Moving forward, will we be allowed to utilize databases that have specific functions written for us in our project or will we be expected to always create our own specific functions for the task at hand?

In depends. For the next project, for example, you will be able to use k-NN and k-means functions implemented in the sklearn library.

Anjali asks:

How much analysis of our project is “enough”?

I will be indicartion what questions you may want to explore for each project. If you investigate in some depth a couple of such (or equivalent) topics, it will be enough.

Ninghui asks:

I have question about last project. If I pass all 60000 data to code, it takes long time to get prediction value. Is there any way I can improve?
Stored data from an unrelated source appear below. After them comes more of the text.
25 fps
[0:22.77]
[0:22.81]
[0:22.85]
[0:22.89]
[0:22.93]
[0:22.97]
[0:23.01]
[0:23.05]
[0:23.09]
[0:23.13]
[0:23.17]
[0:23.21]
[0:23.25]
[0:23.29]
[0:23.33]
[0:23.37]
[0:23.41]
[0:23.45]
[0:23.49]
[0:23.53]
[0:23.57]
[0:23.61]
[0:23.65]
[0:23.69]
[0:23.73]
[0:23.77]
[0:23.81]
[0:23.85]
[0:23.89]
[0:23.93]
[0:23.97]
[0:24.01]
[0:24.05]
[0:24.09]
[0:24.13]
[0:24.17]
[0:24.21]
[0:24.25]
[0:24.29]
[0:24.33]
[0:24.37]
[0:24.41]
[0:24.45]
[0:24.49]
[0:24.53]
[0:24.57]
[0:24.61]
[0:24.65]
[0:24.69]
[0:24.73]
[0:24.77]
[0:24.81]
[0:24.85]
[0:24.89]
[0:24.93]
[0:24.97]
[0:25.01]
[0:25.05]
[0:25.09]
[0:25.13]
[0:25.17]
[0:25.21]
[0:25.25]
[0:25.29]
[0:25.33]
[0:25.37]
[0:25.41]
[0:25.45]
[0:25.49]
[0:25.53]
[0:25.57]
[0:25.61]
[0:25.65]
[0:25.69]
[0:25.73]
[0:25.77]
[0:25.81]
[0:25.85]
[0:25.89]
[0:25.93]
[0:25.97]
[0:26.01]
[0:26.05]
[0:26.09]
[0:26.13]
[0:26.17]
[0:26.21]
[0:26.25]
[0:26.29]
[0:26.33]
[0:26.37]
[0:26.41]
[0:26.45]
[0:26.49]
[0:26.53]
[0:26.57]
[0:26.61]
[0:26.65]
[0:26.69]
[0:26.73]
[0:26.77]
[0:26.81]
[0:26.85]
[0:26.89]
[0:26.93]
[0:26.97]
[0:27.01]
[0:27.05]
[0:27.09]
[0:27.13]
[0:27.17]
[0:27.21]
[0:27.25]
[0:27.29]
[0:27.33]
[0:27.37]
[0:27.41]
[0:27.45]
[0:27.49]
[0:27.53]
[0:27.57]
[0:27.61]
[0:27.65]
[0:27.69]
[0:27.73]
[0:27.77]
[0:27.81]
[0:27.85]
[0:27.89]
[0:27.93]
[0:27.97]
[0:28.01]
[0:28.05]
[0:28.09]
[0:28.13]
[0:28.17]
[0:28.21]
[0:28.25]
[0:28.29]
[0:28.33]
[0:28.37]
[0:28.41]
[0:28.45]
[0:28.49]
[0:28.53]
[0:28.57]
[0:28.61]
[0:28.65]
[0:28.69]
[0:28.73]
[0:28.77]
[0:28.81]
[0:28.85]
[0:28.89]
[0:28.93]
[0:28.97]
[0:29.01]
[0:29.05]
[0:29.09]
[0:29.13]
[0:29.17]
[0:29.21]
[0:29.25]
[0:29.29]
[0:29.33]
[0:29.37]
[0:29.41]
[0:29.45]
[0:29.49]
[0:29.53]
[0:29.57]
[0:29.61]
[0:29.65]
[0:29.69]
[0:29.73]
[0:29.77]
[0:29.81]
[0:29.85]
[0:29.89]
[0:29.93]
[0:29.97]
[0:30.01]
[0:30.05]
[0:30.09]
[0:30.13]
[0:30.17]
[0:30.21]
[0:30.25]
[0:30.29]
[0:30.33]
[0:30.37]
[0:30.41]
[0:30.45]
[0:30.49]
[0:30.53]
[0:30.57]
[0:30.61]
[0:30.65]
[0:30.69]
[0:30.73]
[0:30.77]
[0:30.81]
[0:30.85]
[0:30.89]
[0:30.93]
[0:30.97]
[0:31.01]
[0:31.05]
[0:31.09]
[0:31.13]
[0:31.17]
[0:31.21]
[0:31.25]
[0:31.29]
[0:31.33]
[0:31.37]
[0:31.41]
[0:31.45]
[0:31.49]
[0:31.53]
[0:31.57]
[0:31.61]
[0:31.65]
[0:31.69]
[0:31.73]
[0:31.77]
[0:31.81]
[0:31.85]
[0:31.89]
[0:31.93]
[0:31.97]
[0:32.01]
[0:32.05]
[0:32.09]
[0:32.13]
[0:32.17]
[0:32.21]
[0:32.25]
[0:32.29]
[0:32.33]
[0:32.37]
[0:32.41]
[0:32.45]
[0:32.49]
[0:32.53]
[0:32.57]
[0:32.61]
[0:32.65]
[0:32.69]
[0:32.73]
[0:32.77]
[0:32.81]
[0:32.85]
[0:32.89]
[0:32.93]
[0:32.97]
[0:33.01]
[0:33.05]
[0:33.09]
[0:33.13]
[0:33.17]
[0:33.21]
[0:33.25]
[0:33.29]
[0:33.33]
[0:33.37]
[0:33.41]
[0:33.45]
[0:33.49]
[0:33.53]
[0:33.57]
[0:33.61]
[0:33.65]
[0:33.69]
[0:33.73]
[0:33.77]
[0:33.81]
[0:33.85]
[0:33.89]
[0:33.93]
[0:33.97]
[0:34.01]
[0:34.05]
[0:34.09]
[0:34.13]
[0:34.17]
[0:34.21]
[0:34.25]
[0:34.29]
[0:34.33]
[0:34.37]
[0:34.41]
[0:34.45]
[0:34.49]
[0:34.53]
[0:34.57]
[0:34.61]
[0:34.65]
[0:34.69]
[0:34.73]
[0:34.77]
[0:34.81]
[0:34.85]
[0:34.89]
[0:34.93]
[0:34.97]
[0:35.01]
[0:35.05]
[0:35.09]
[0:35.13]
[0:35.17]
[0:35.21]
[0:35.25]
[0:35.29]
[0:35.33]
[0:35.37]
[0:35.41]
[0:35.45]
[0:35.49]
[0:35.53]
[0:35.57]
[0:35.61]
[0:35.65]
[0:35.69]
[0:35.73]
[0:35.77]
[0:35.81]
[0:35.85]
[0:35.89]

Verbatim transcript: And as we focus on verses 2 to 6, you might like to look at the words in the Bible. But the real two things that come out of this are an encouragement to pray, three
The second project will in part deals with the problem how to make k-NN faster without sacrificing its accuracy too much.

Mikhael asks:

I’d like to make the kNN algorithm a bit interactive similar to the Google quickdraw where the user f the algorithm gets a 6x6 or NxN grid window with white tiles and they can use their cursor to create the data point as a number. The grid has a box for each pixel of the data point. How can I go about doing this since it is like a GUI element with Python?

You would need to create a GUI interface. There are many Python libraries that can be used to do it in various ways. Even matplotlib has tools for creating simple interactive plots that may suffice for such an application. You can also use e.g. the kivy library to create an interface usable with tablets and smarthones.

Qiang asks:

How many patterns have to be worked out for a project?

I am not sure what you mean. How many topics you should explore? A couple should be enough, or even one researched in some more depth.

Michael asks:

What is the difference between the K-NN and K-Means algorithm?

These algorithms serve different purposes. k-NN is an algorithm for predicting data labels, while k-means is for data clustering.